Usually Bella took the lead when we made love after the stroke because it was hard for me to do so physically. Not tonight though. I was in charge. I removed her panties and lowered my head between her legs. "God, Bella, you're already wet for me." I took my time kissing, licking, and nipping.
Bella was writhing underneath me. "Edward, please," she panted.
"Please what?" I asked her, even though I knew exactly what she wanted.
"I need you," she said.
I sat up and began taking my pants off. I was going too fast, though, and my left hand didn't want to cooperate.
"Arrrgh!" I growled as I tried to undress.
Bella let out a small giggle, and I had to laugh as well. Thankfully she helped me get naked very quickly.
Finally I was on top of my beautiful Bella, ready to be inside of her. "Edward," she said, "are you OK with this? Are you OK with being on top?"
I showed her how OK I was by entering her in one quick motion, which caused her to gasp. I soon found my rhythm as I kissed Bella everywhere I could, down her neck, her collarbone, her breasts. I told her over and over how much I loved her. My efforts were rewarded with lots of moaning on Bella's part.
"Come on, Bella, s-scream my name," I urged her. I could definitely feel her desire, but I wanted to hear it as well. For the first time since my stroke, I was in control. I was the one giving her pleasure. I needed to hear how it made her feel.
"Edward," she whimpered.
"I c-can't hold on much longer," I said. "Come on, Bella. Come with me."
Bella's walls clenched around me, and she screamed out in pleasure. That was all I needed to send me over the edge. I could barely hold myself up as I rode out my orgasm. I screamed out as well. I couldn't believe how great it felt to pull Bella's body to mine, to be in control of our love making.

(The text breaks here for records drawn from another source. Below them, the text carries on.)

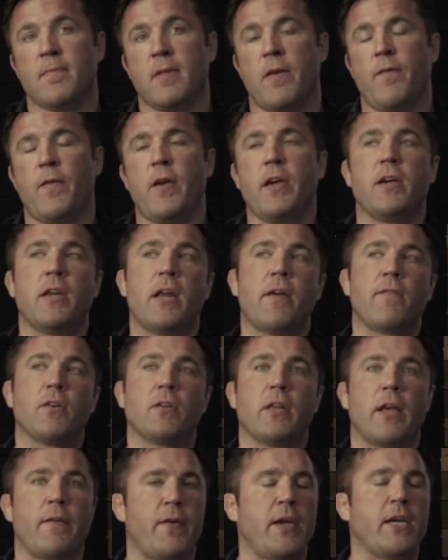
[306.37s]
If he
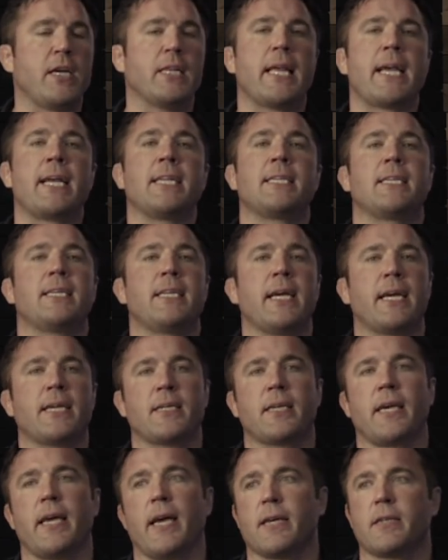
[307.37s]
could land
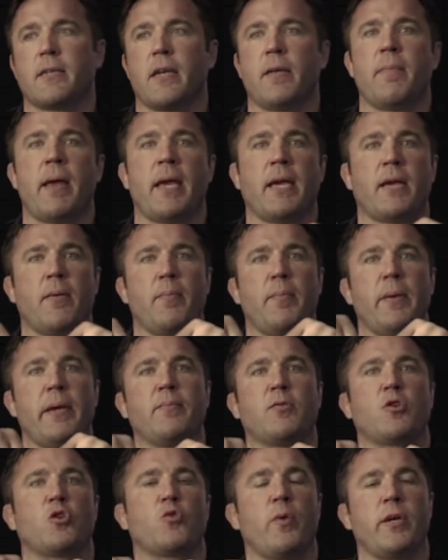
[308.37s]
six kicks and make
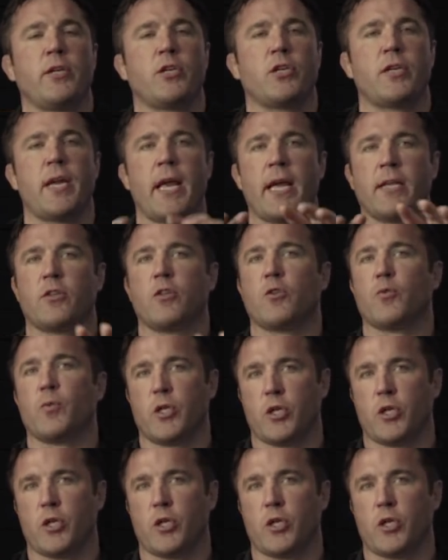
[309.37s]
Khabib switch stances,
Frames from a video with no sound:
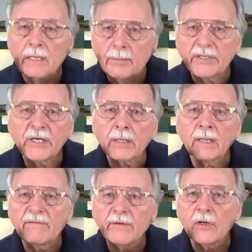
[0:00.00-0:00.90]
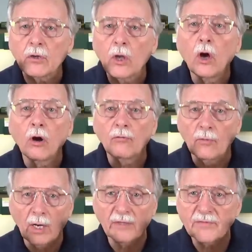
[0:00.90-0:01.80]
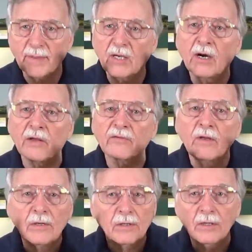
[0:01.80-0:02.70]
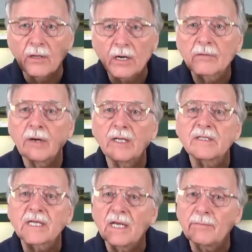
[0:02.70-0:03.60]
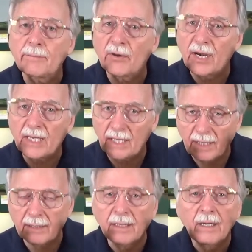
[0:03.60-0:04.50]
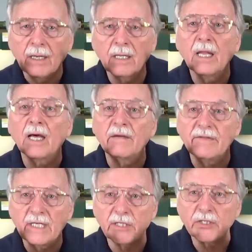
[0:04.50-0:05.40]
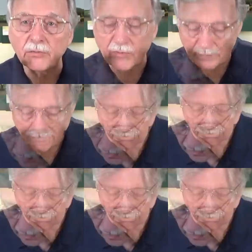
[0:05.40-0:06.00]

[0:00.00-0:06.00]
particularly for your long runs, because long runs can bring in a lot of issues.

I was absolutely exhausted as I pulled out of Bella and lay down next to her. I was so tired, and my left leg hurt, but it was all worth it.
"Are you all right?" Bella asked me as I tried to get comfortable.

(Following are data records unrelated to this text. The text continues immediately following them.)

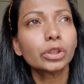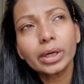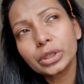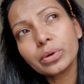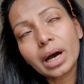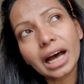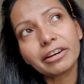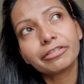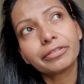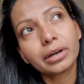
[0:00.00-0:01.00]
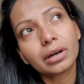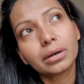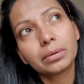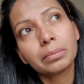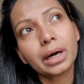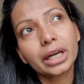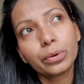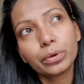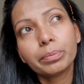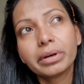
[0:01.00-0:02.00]
So I do have my
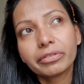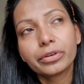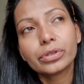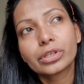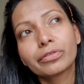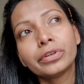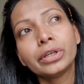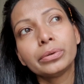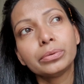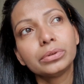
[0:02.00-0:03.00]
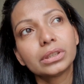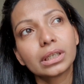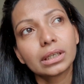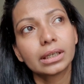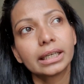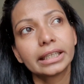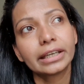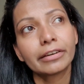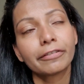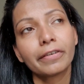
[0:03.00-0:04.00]
own preference of nude. I
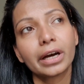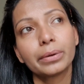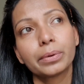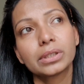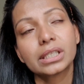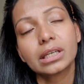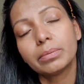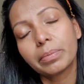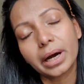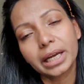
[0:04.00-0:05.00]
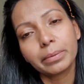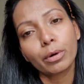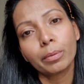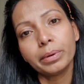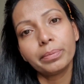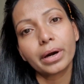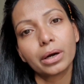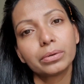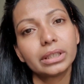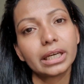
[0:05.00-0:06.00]
think if I was still buying Bobbi
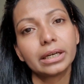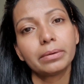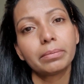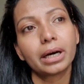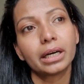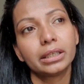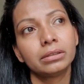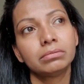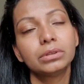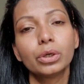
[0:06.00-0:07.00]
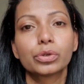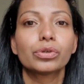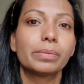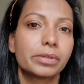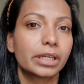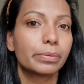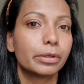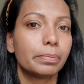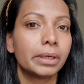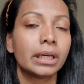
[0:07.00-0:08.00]
Brown, then my go-to lipstick
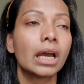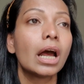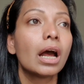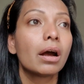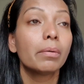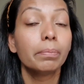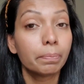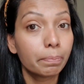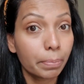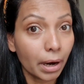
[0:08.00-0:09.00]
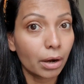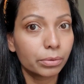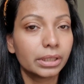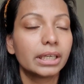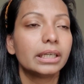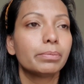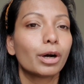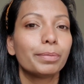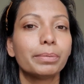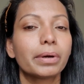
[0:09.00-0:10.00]
would be brown in
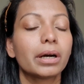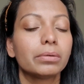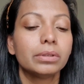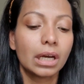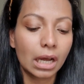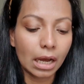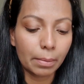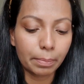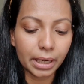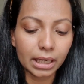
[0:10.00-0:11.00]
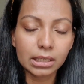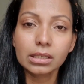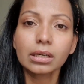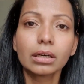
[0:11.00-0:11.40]
Bobbi Brown. But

I nodded. "I'm fine. My leg hurts, but I'll be OK."
"Let me get you something," Bella said, but I stopped her before she could get up.
"Don't you dare get out of this bed," I told her. "The only thing that will make me feel better is you lying next to me. I love you, Bella."
"I love you too," she replied. "You're amazing. Now get some sleep," she added, kissing me sweetly on the lips.
I pulled Bella close to me and inhaled her sweet scent. As I drifted off to sleep, I thought about what had just happened. I had been able to make love to Bella like a real man. I had my ups and downs over the last few months, and now I finally felt like things were up and staying up. I felt good. I felt whole. I felt like the luckiest man in the world.